[Start of section]
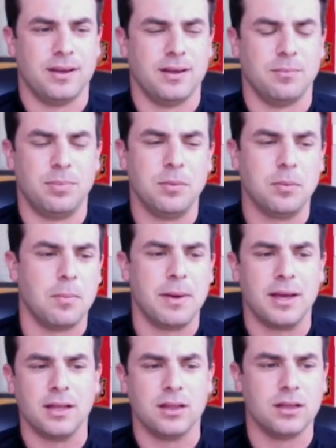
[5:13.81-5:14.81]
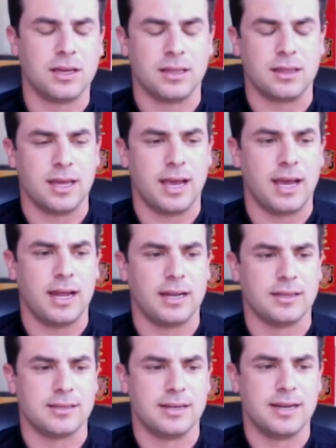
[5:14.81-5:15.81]
and people may look at that
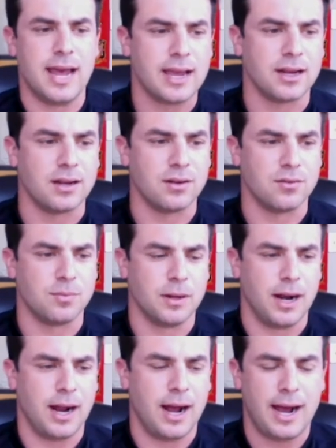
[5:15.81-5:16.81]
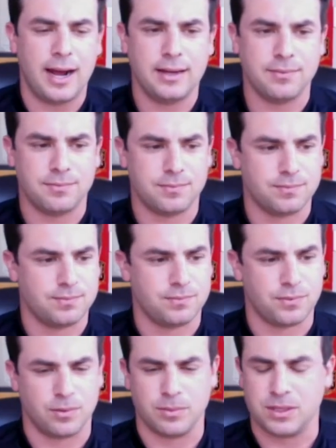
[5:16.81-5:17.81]
as a negative, but I,
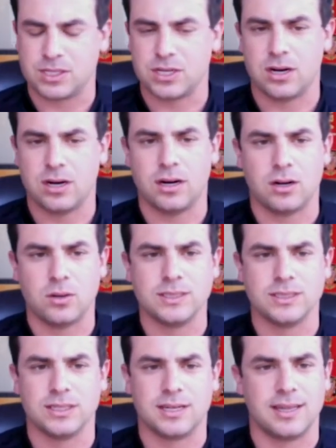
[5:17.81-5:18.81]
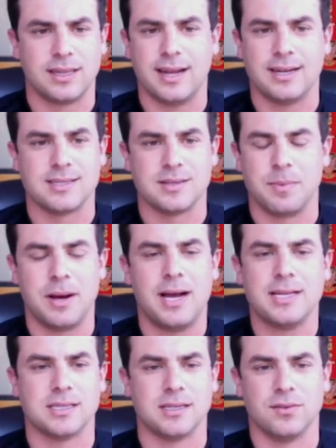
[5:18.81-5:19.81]
from the start, always looked at that as a
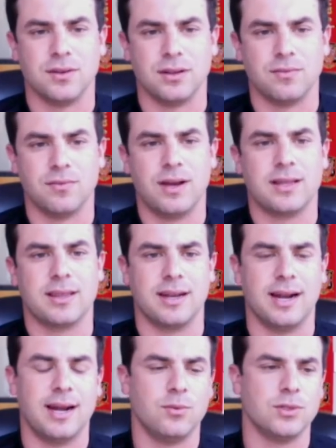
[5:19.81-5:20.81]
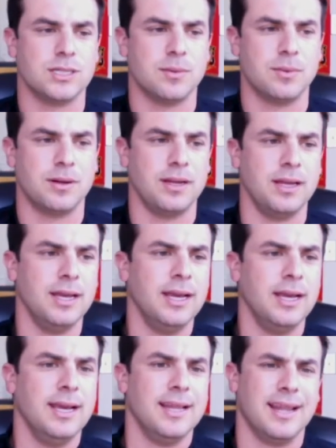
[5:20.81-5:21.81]
positive, in the fact that I was somebody
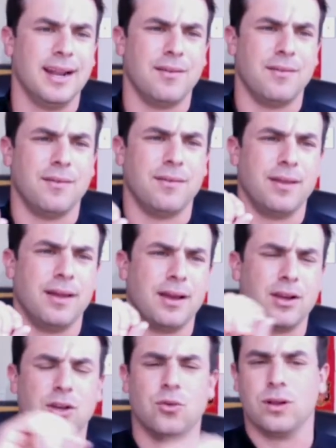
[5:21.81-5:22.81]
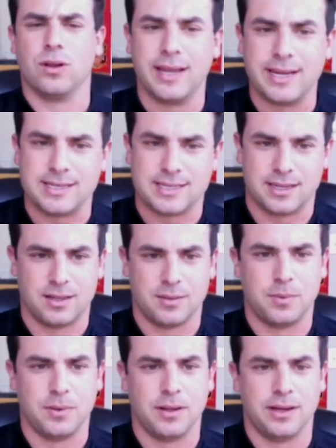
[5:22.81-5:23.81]
that could relate to
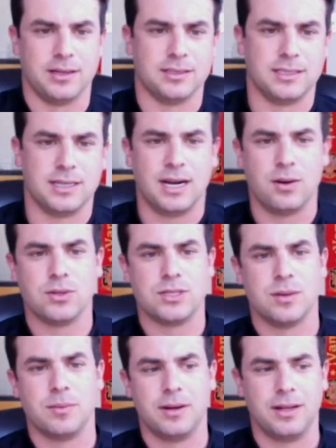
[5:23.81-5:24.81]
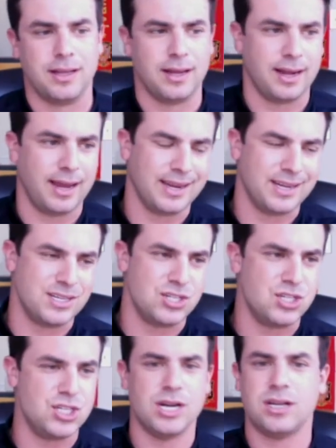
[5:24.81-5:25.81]
the players, and I was somebody that had
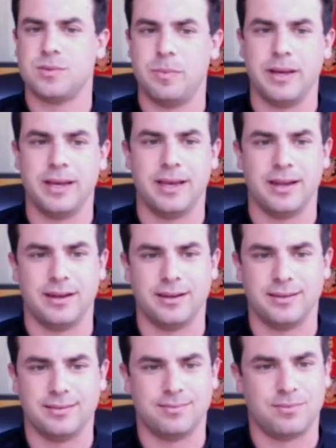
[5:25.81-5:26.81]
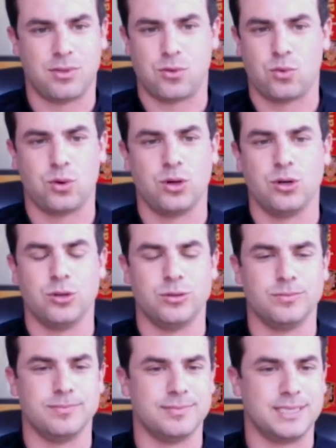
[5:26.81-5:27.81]
just been
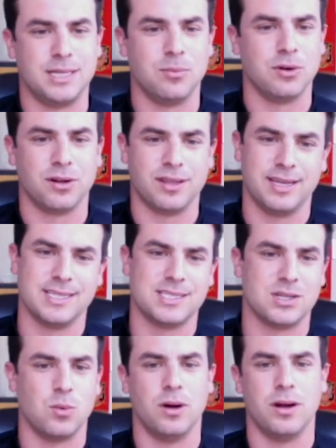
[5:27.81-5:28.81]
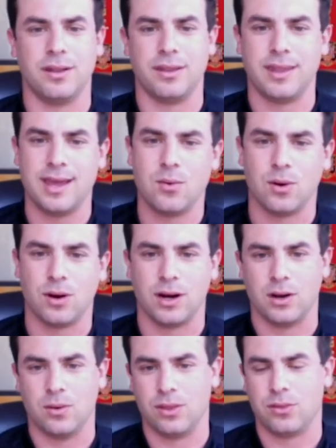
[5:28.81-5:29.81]
through similar things to what they were
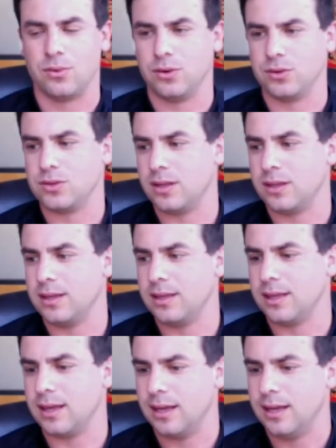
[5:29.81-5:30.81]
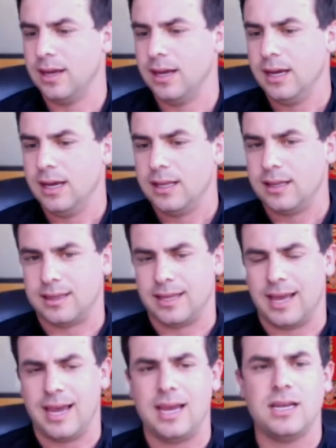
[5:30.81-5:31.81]
going through. So I think that the
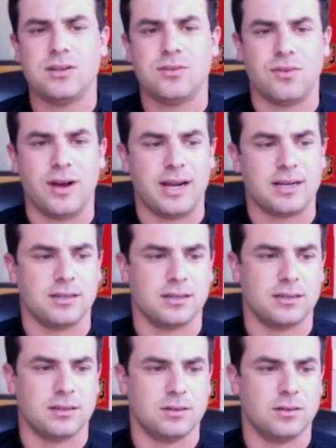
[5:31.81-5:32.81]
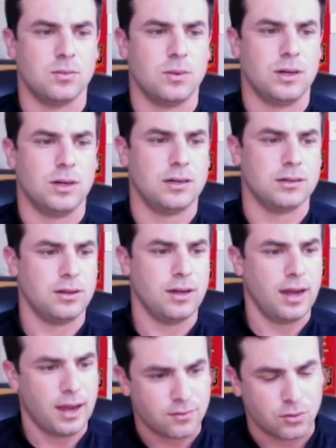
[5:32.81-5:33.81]
age factor, while you
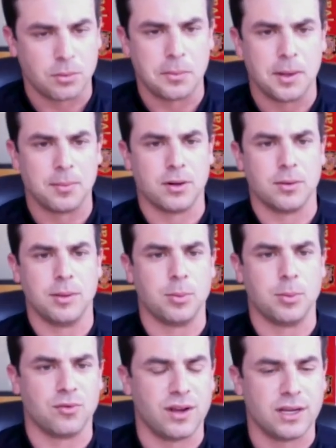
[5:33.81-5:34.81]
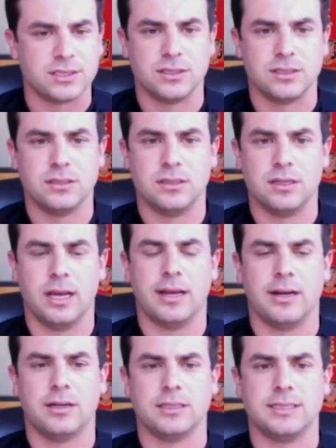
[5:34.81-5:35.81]
have to remember to be professional
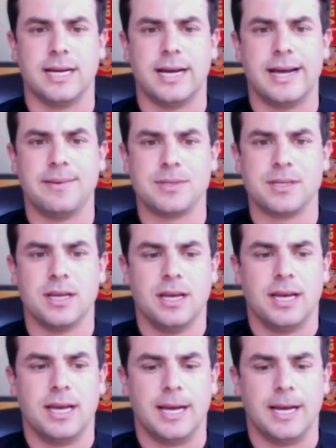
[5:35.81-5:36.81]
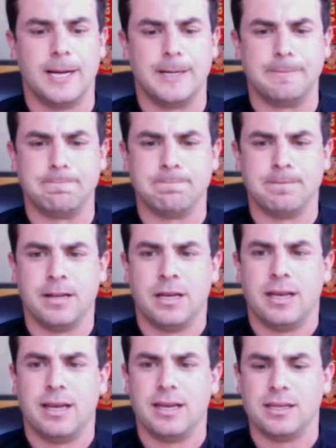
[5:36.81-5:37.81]
at all times, um,
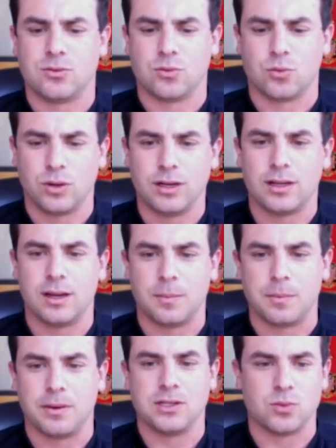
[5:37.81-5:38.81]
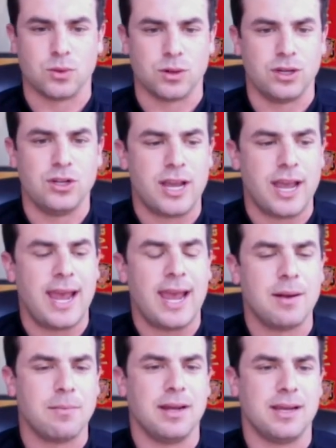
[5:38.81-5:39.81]
is really a place where you
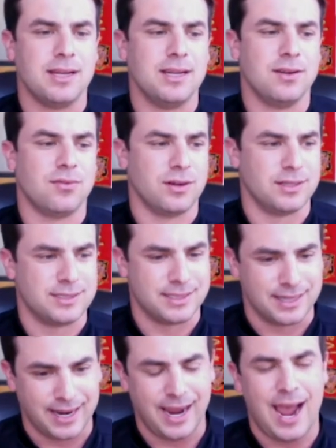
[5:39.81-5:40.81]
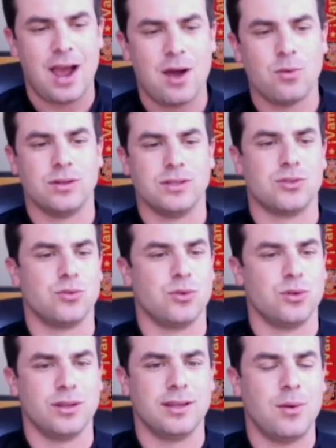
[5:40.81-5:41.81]
can make a difference. And I went
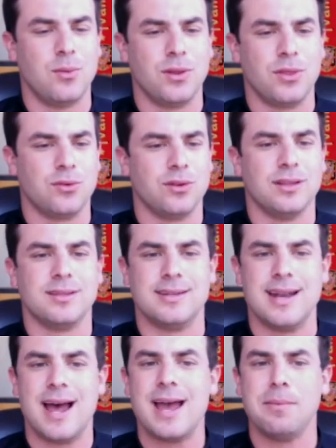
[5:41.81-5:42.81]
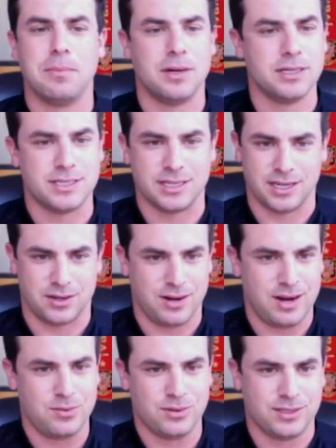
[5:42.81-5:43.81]
through this 9 months ago.
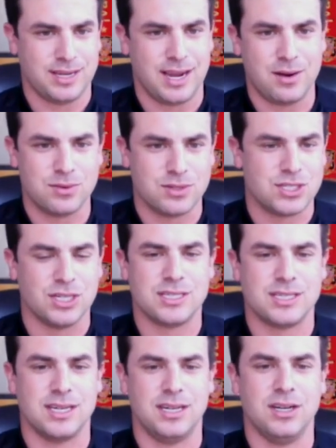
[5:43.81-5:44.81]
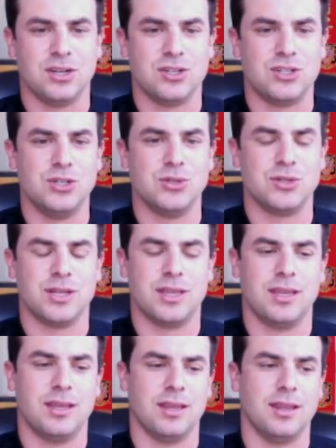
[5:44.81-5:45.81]
I was just in your shoes. I
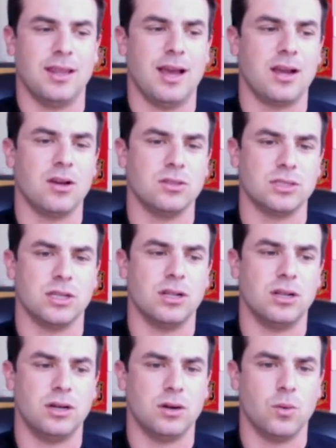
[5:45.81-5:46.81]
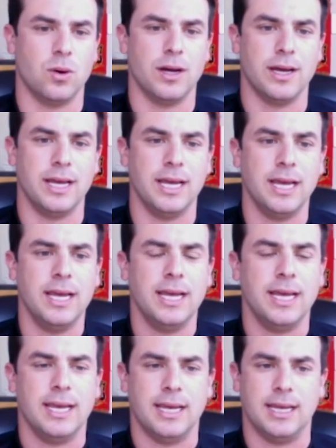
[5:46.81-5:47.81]
think that goes a long way
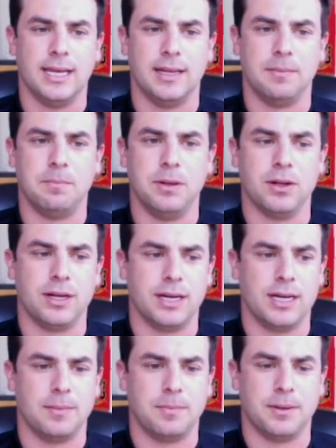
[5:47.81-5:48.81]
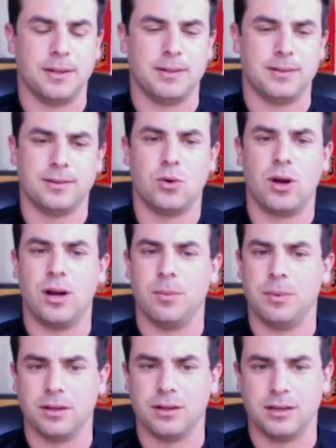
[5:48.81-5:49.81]
in building up
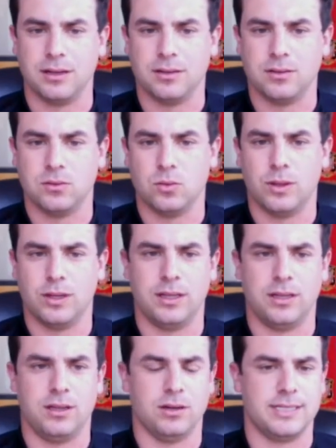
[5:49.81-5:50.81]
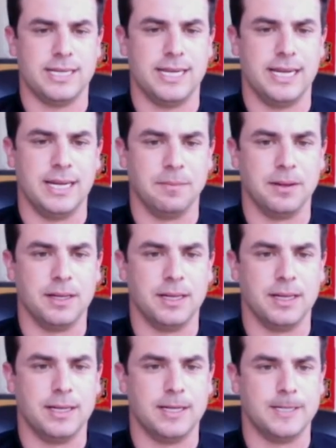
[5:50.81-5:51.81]
credibility with your team.
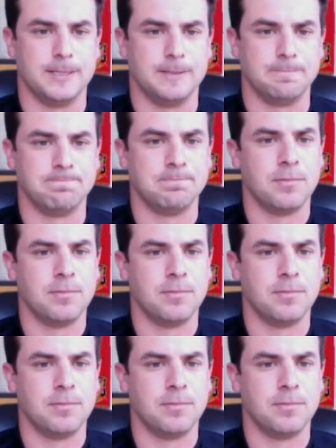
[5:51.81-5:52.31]
Um,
[End of section]
#### [What is required]
For this exercise, reproduce the data above exactly from the line containing "[5:33.81-5:34.81]" through its final line, both ends included, with no pictures in the copy.

#### [Response to the exercise]
[5:33.81-5:34.81]
[5:34.81-5:35.81]
have to remember to be professional
[5:35.81-5:36.81]
[5:36.81-5:37.81]
at all times, um,
[5:37.81-5:38.81]
[5:38.81-5:39.81]
is really a place where you
[5:39.81-5:40.81]
[5:40.81-5:41.81]
can make a difference. And I went
[5:41.81-5:42.81]
[5:42.81-5:43.81]
through this 9 months ago.
[5:43.81-5:44.81]
[5:44.81-5:45.81]
I was just in your shoes. I
[5:45.81-5:46.81]
[5:46.81-5:47.81]
think that goes a long way
[5:47.81-5:48.81]
[5:48.81-5:49.81]
in building up
[5:49.81-5:50.81]
[5:50.81-5:51.81]
credibility with your team.
[5:51.81-5:52.31]
Um,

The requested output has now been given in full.